(Records contained in a dataset)
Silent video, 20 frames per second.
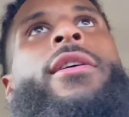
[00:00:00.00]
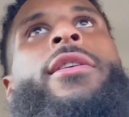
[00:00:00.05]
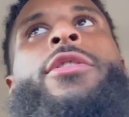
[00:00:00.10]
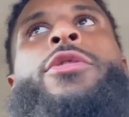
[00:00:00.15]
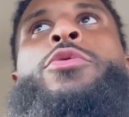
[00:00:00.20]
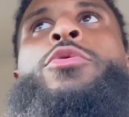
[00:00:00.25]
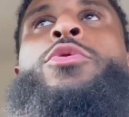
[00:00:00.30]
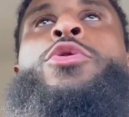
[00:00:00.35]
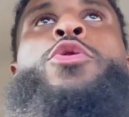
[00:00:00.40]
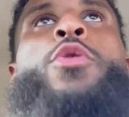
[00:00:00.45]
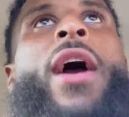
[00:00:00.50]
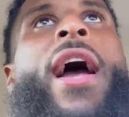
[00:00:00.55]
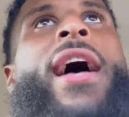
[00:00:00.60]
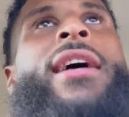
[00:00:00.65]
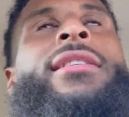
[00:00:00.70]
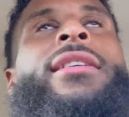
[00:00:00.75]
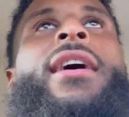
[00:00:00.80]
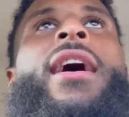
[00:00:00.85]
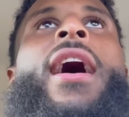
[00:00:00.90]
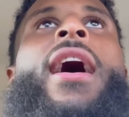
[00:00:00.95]
You you
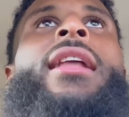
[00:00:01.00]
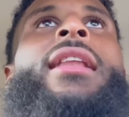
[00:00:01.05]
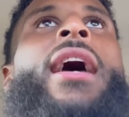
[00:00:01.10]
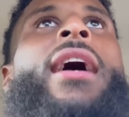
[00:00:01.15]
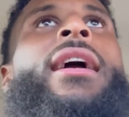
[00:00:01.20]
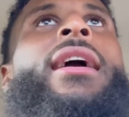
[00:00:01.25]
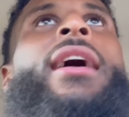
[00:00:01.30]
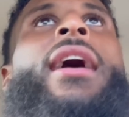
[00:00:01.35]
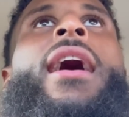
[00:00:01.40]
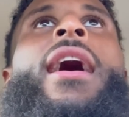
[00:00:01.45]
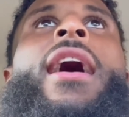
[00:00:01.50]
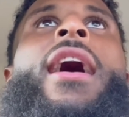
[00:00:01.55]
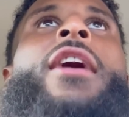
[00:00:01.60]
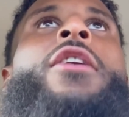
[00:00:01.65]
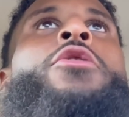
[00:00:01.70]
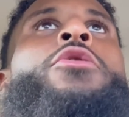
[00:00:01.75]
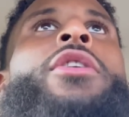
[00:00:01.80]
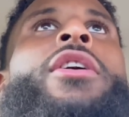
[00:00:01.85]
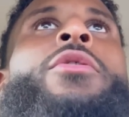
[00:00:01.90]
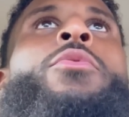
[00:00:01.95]
ask God, like, God, I
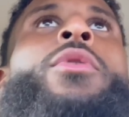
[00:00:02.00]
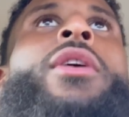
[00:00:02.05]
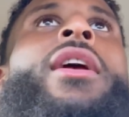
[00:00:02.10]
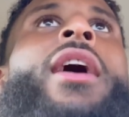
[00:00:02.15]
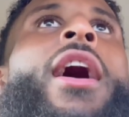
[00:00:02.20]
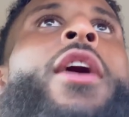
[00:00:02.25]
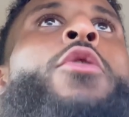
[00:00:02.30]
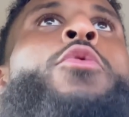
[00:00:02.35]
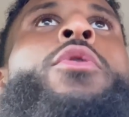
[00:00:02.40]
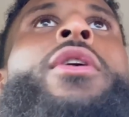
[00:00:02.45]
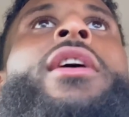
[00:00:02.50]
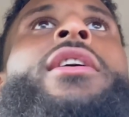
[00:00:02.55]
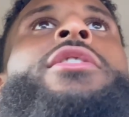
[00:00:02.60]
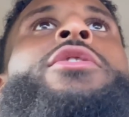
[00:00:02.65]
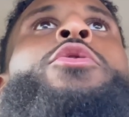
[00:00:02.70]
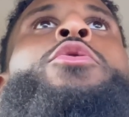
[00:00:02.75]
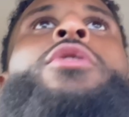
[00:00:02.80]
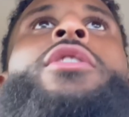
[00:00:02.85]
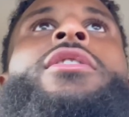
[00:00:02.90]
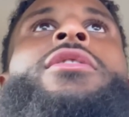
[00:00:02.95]
don't even want to, I don't want to
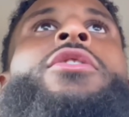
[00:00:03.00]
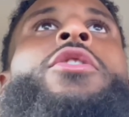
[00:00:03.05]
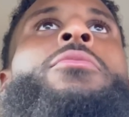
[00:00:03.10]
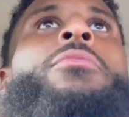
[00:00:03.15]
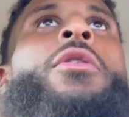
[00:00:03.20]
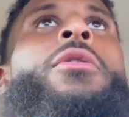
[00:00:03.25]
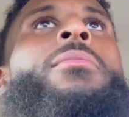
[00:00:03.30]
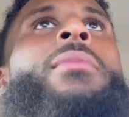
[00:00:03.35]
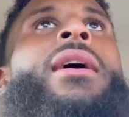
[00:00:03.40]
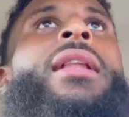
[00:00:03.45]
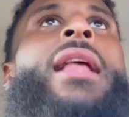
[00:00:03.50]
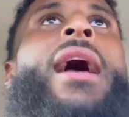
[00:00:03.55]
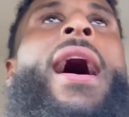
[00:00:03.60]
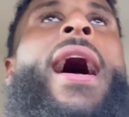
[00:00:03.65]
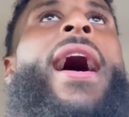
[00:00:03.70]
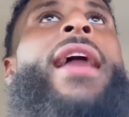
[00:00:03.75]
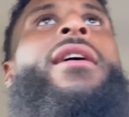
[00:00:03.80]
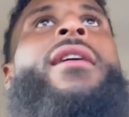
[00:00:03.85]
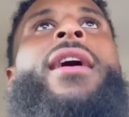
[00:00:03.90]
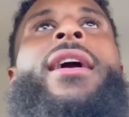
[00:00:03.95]
do this no more, man. Like,
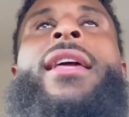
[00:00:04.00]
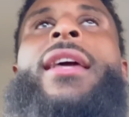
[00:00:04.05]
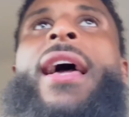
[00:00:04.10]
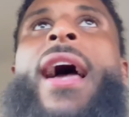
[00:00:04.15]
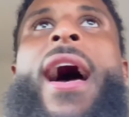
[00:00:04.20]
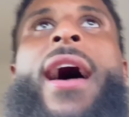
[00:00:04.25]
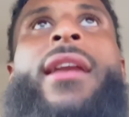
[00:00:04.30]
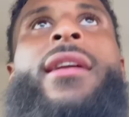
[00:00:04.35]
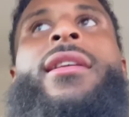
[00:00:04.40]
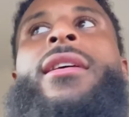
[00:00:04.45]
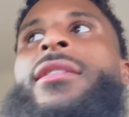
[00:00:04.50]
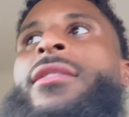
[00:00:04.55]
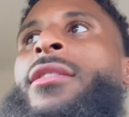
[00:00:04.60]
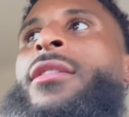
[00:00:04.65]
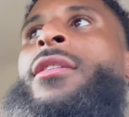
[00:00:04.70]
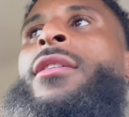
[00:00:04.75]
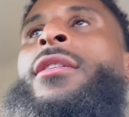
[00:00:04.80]
how do I get out of this?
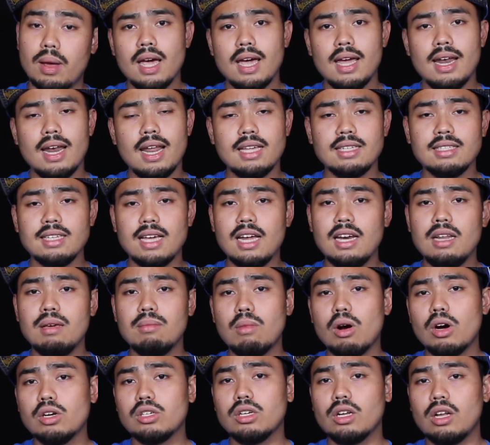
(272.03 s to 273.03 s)
And as any
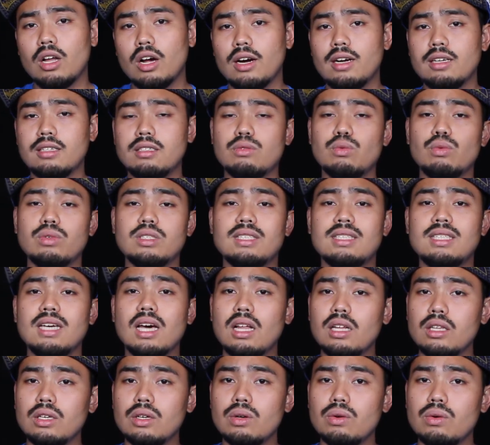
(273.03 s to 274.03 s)
martial artist would
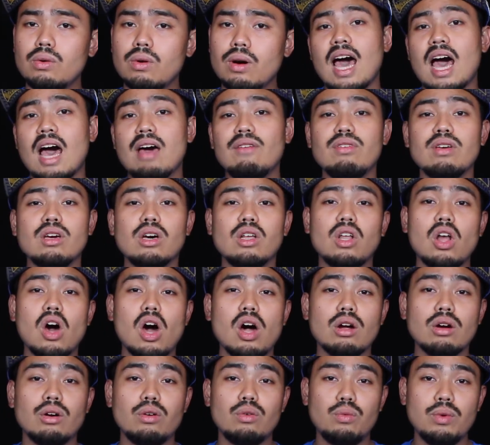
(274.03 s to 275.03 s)
tell you, having a
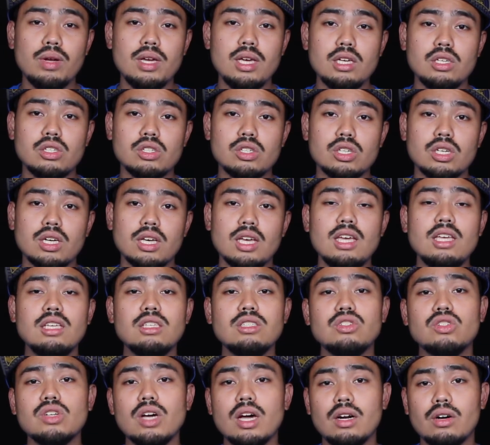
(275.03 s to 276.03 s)
longer reach
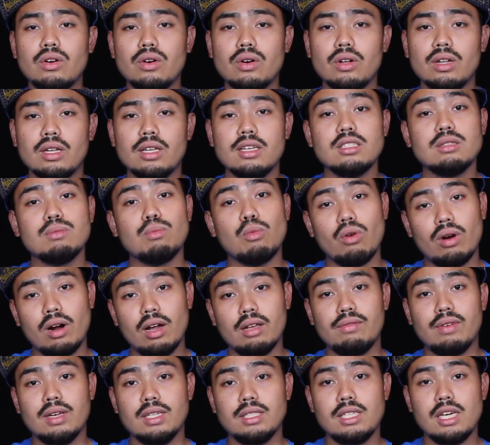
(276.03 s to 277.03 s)
in general is more
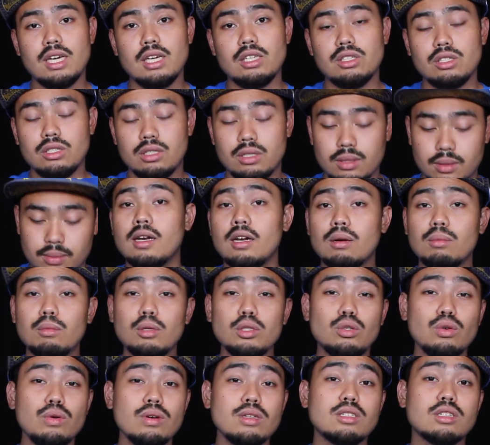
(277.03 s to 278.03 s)
advantageous. Number
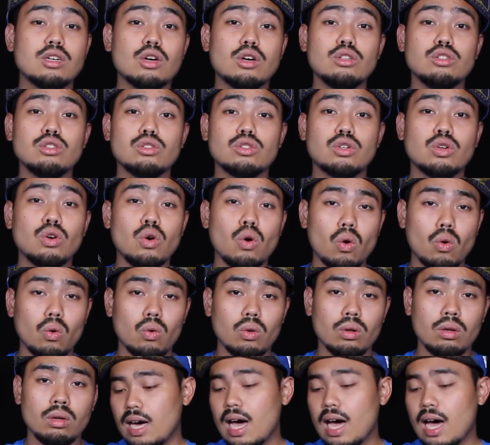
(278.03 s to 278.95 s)
two is control.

Task :: Pictures are not part of the copy. Extract exactly the lines from the line containing "[00:00:02.55]" through the final line of the entries above, both included.

Task output ::
[00:00:02.55]
[00:00:02.60]
[00:00:02.65]
[00:00:02.70]
[00:00:02.75]
[00:00:02.80]
[00:00:02.85]
[00:00:02.90]
[00:00:02.95]
don't even want to, I don't want to
[00:00:03.00]
[00:00:03.05]
[00:00:03.10]
[00:00:03.15]
[00:00:03.20]
[00:00:03.25]
[00:00:03.30]
[00:00:03.35]
[00:00:03.40]
[00:00:03.45]
[00:00:03.50]
[00:00:03.55]
[00:00:03.60]
[00:00:03.65]
[00:00:03.70]
[00:00:03.75]
[00:00:03.80]
[00:00:03.85]
[00:00:03.90]
[00:00:03.95]
do this no more, man. Like,
[00:00:04.00]
[00:00:04.05]
[00:00:04.10]
[00:00:04.15]
[00:00:04.20]
[00:00:04.25]
[00:00:04.30]
[00:00:04.35]
[00:00:04.40]
[00:00:04.45]
[00:00:04.50]
[00:00:04.55]
[00:00:04.60]
[00:00:04.65]
[00:00:04.70]
[00:00:04.75]
[00:00:04.80]
how do I get out of this?
(272.03 s to 273.03 s)
And as any
(273.03 s to 274.03 s)
martial artist would
(274.03 s to 275.03 s)
tell you, having a
(275.03 s to 276.03 s)
longer reach
(276.03 s to 277.03 s)
in general is more
(277.03 s to 278.03 s)
advantageous. Number
(278.03 s to 278.95 s)
two is control.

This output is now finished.